[[ Exercise materials, beginning ]]
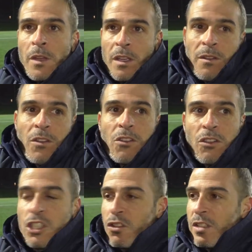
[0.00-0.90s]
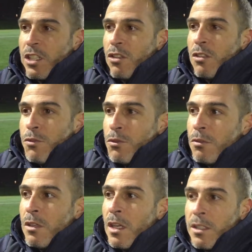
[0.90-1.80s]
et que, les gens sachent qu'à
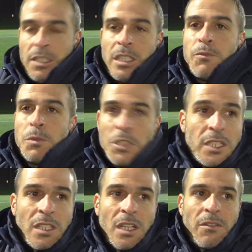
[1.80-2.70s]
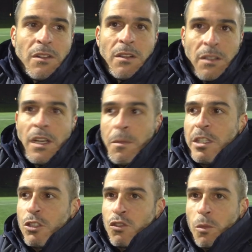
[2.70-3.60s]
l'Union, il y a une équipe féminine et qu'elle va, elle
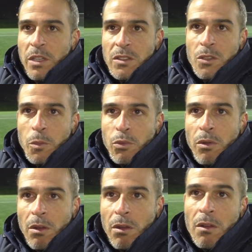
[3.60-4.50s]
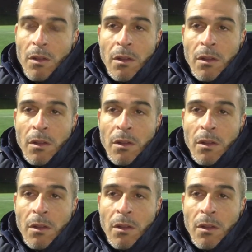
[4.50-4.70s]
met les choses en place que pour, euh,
[[ Exercise materials, end ]]
[[ Exercise materials, beginning ]]
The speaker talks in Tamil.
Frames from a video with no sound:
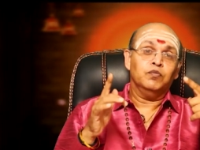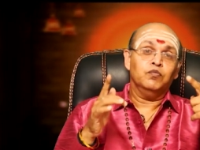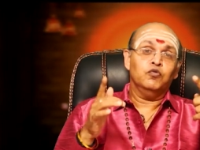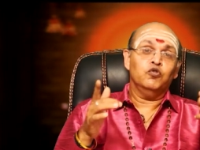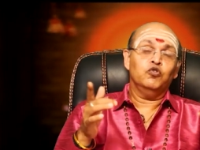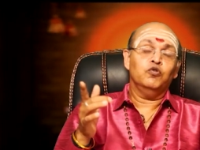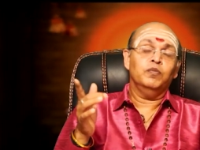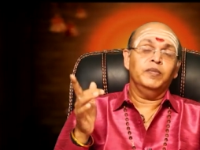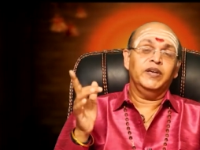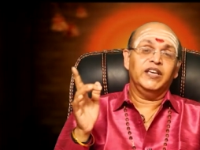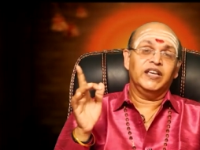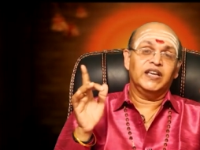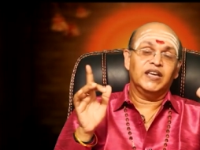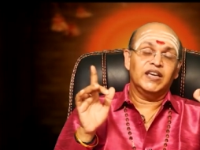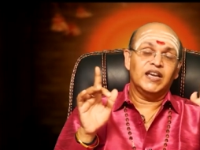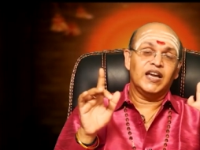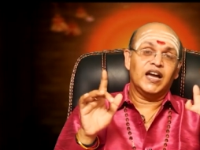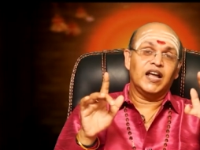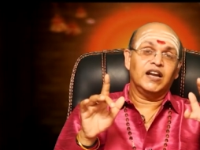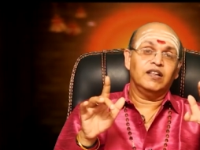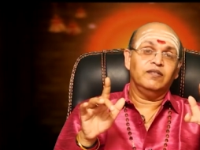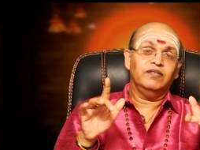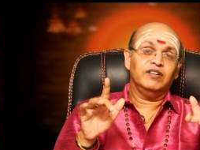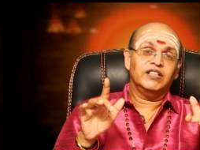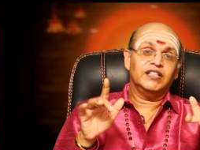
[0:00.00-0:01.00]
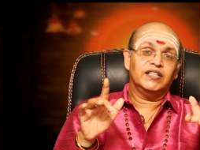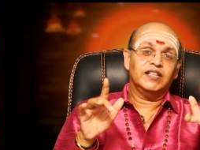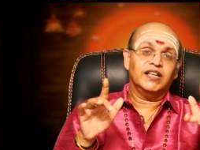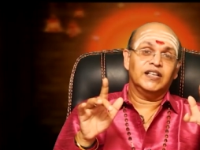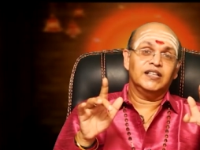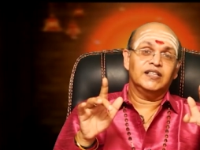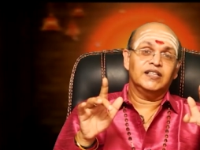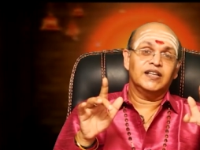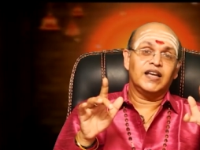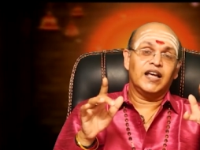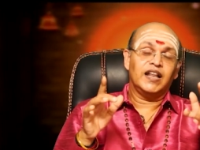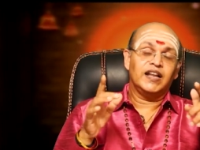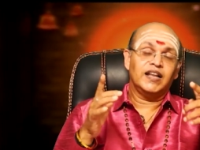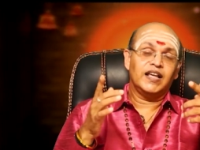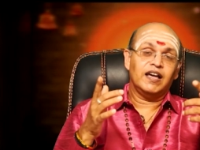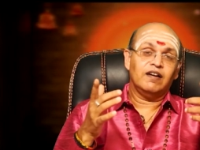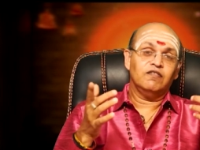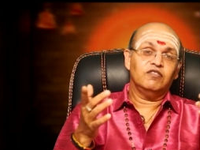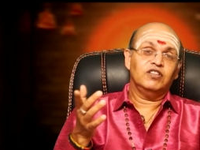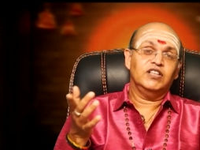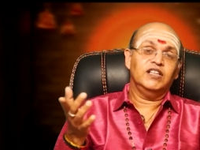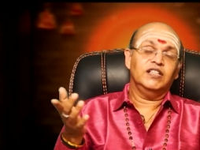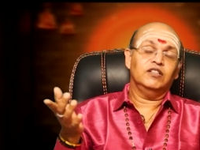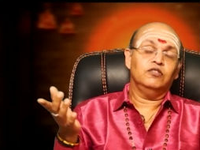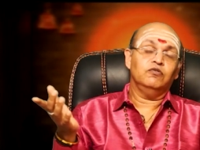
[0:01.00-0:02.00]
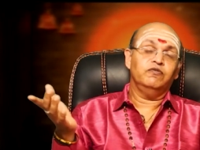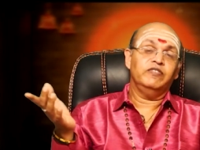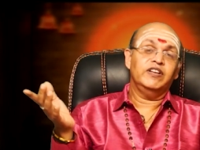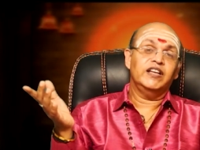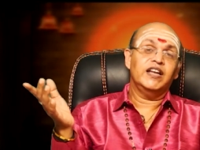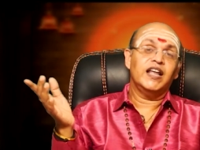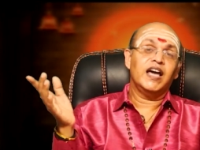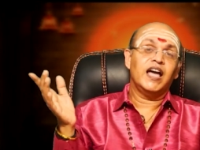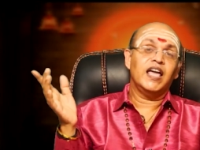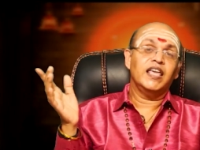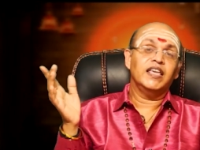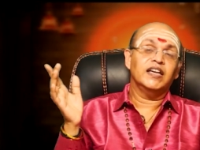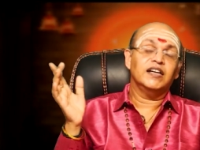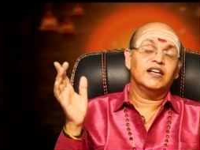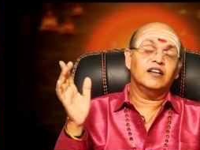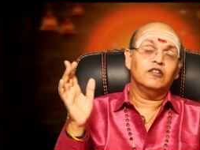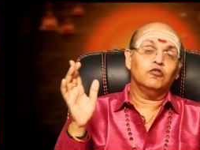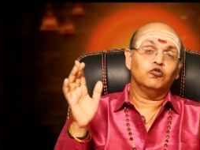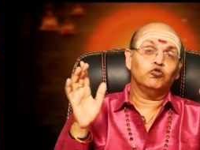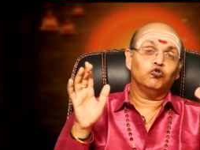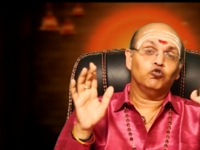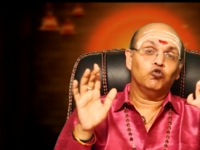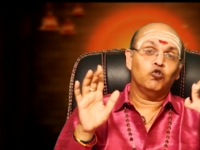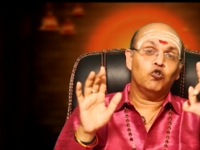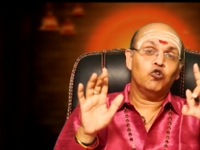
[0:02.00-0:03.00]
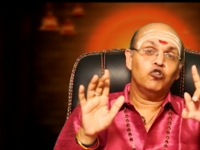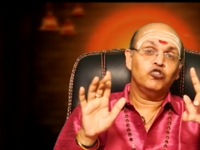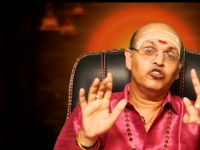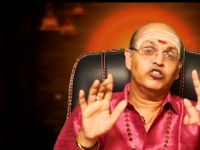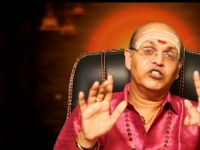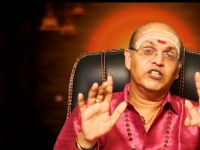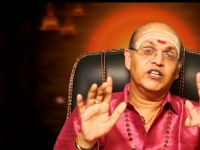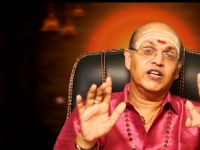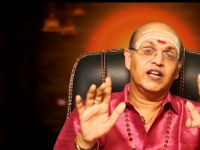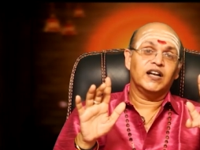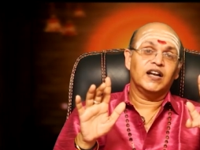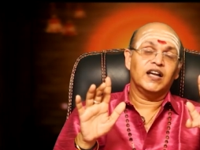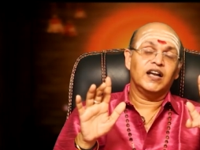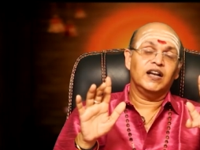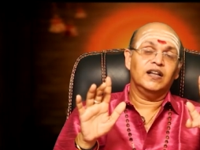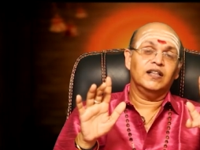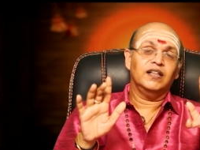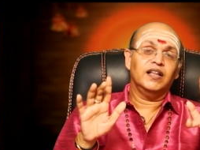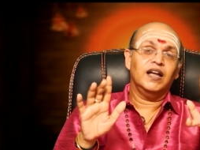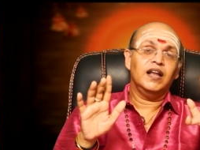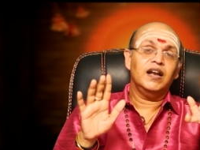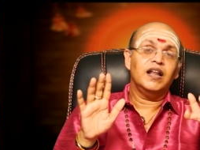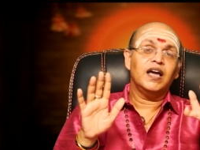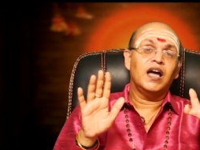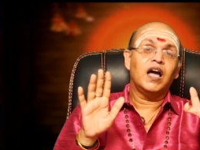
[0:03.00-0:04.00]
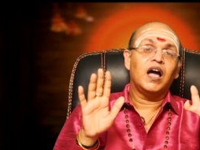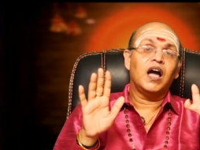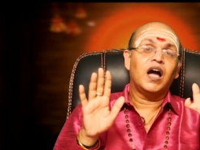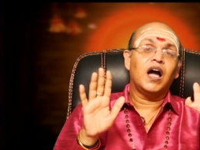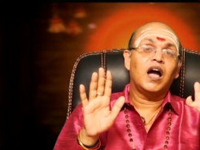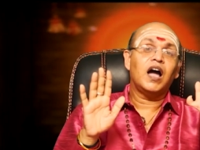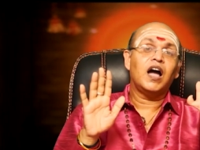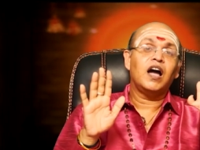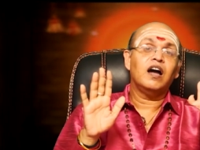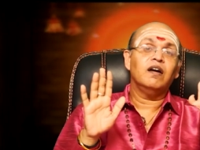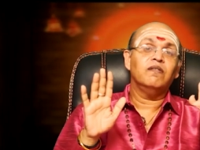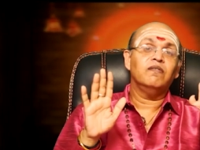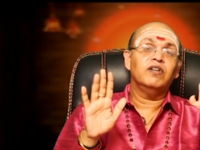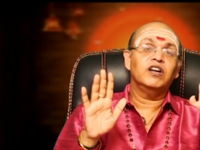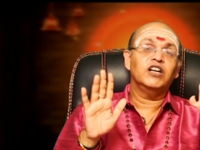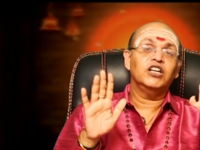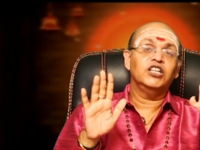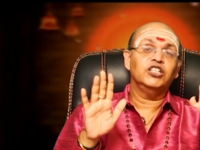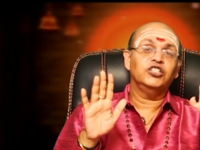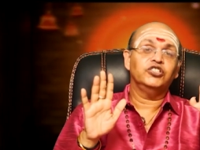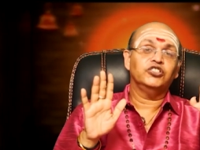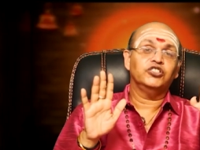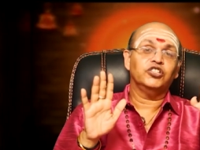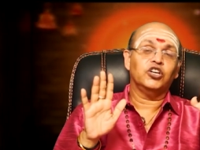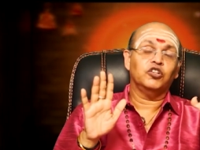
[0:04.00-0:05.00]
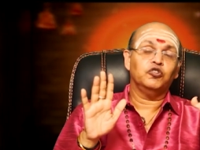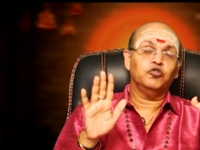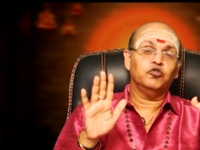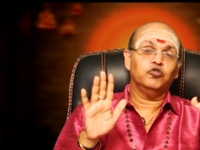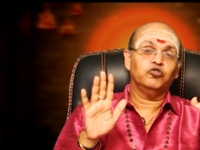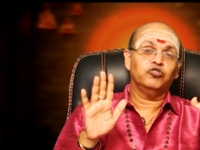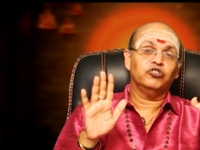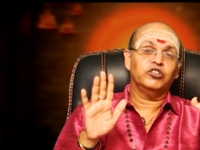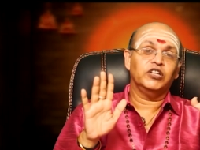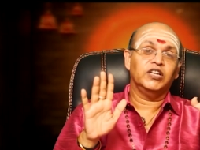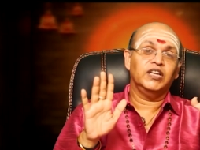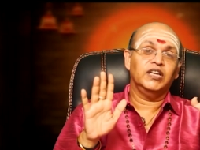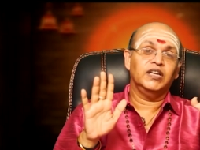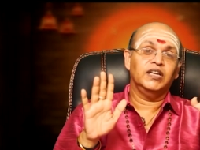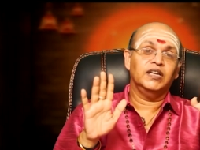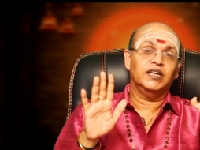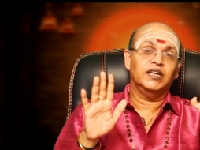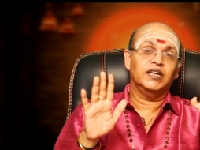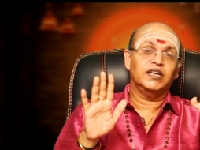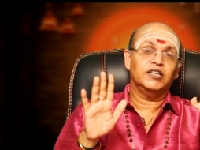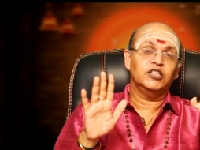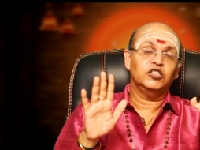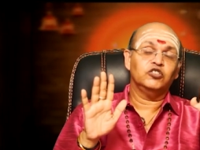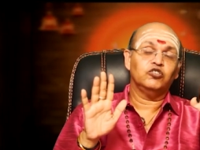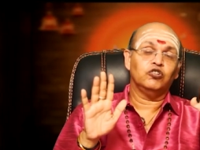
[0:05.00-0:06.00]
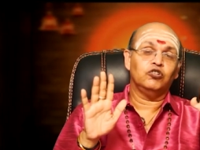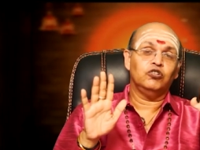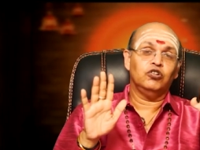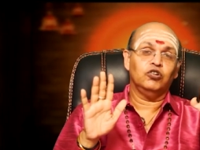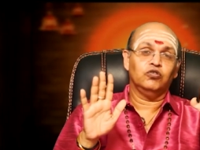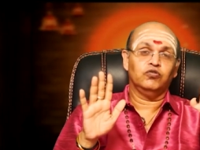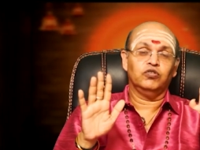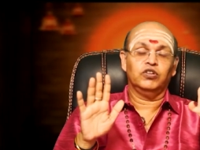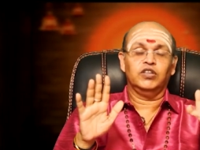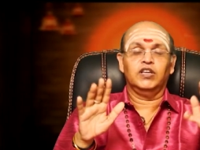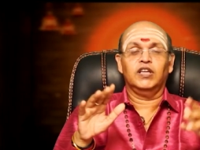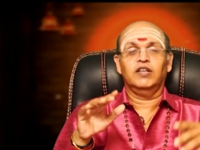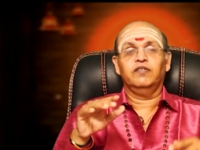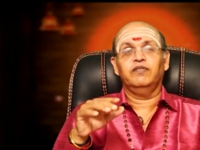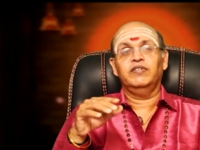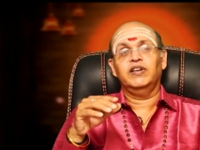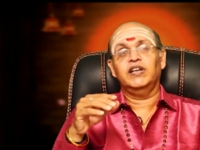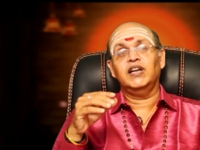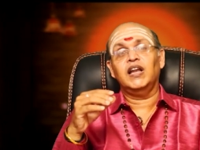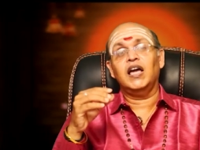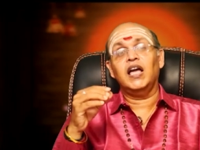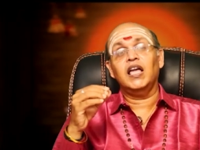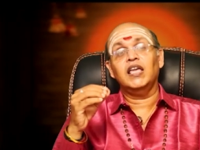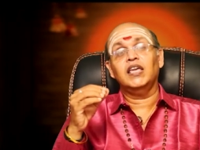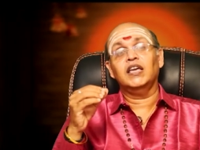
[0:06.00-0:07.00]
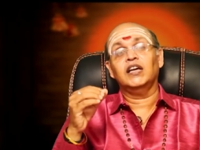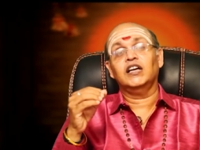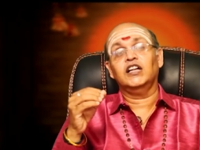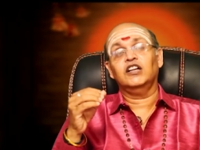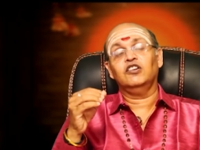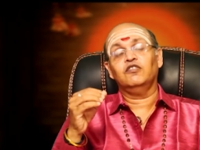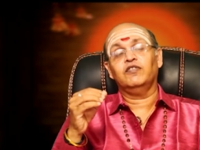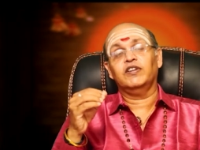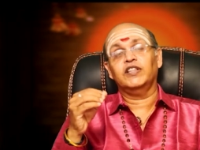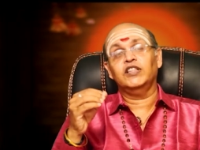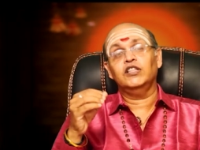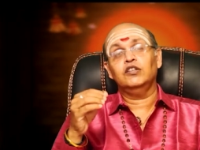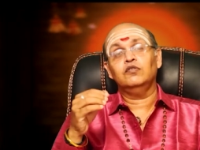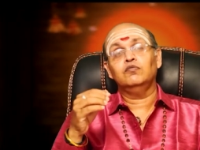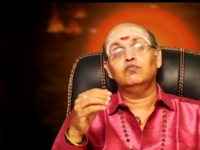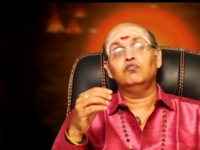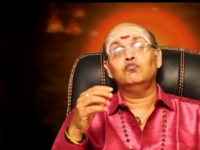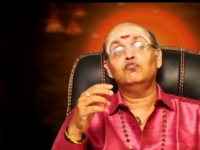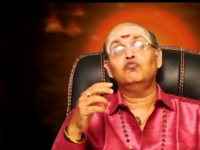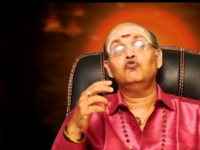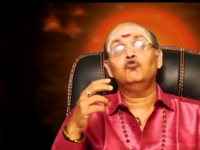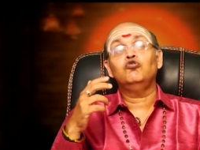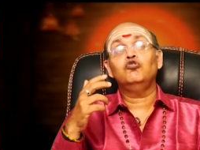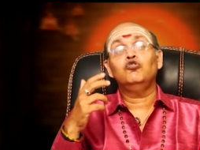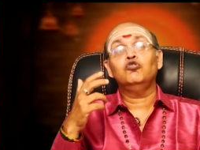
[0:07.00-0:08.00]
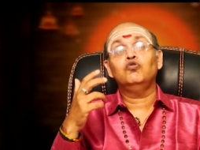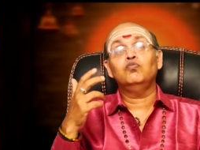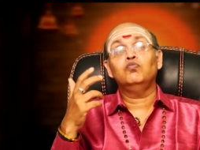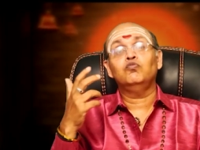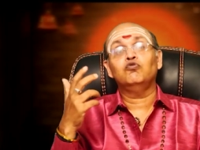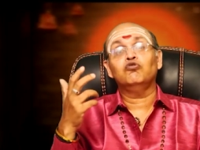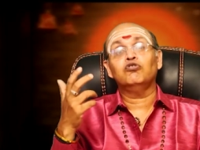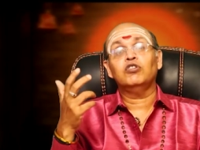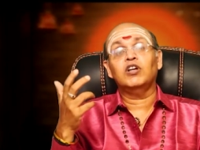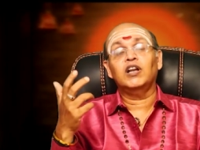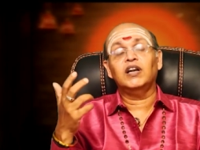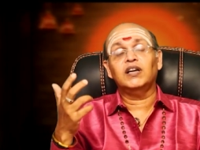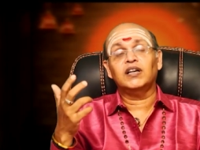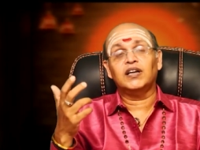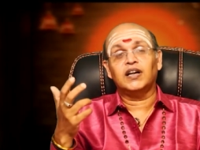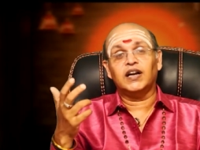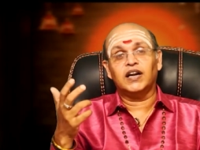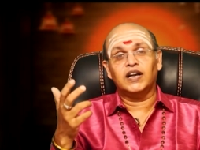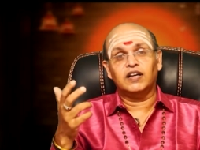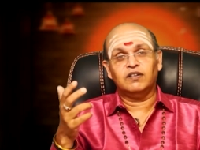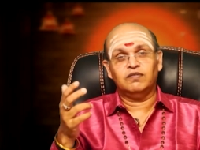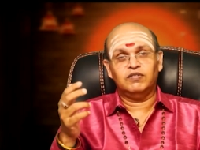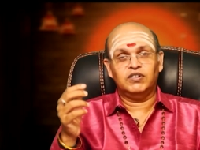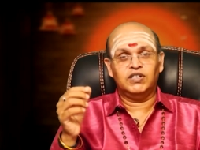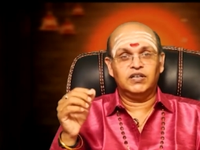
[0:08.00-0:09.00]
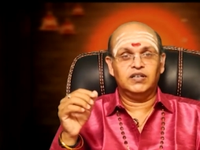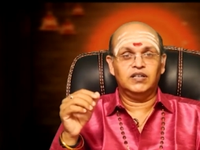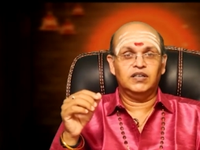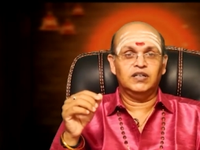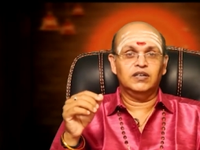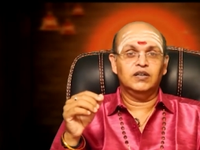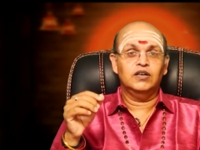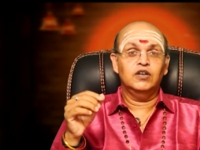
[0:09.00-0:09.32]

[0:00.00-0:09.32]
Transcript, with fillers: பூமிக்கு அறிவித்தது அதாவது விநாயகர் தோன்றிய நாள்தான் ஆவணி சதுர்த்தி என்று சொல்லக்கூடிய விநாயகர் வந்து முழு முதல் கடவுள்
[[ Exercise materials, end ]]
Write out, word for word, the stretch of entries that begins at the line with "The speaker talks in Tamil." and ends at the line with "Transcript, with fillers: பூமிக்கு". Pictures do not belong in it.

The speaker talks in Tamil.
Frames from a video with no sound:
[0:00.00-0:01.00]
[0:01.00-0:02.00]
[0:02.00-0:03.00]
[0:03.00-0:04.00]
[0:04.00-0:05.00]
[0:05.00-0:06.00]
[0:06.00-0:07.00]
[0:07.00-0:08.00]
[0:08.00-0:09.00]
[0:09.00-0:09.32]

[0:00.00-0:09.32]
Transcript, with fillers: பூமிக்கு அறிவித்தது அதாவது விநாயகர் தோன்றிய நாள்தான் ஆவணி சதுர்த்தி என்று சொல்லக்கூடிய விநாயகர் வந்து முழு முதல் கடவுள்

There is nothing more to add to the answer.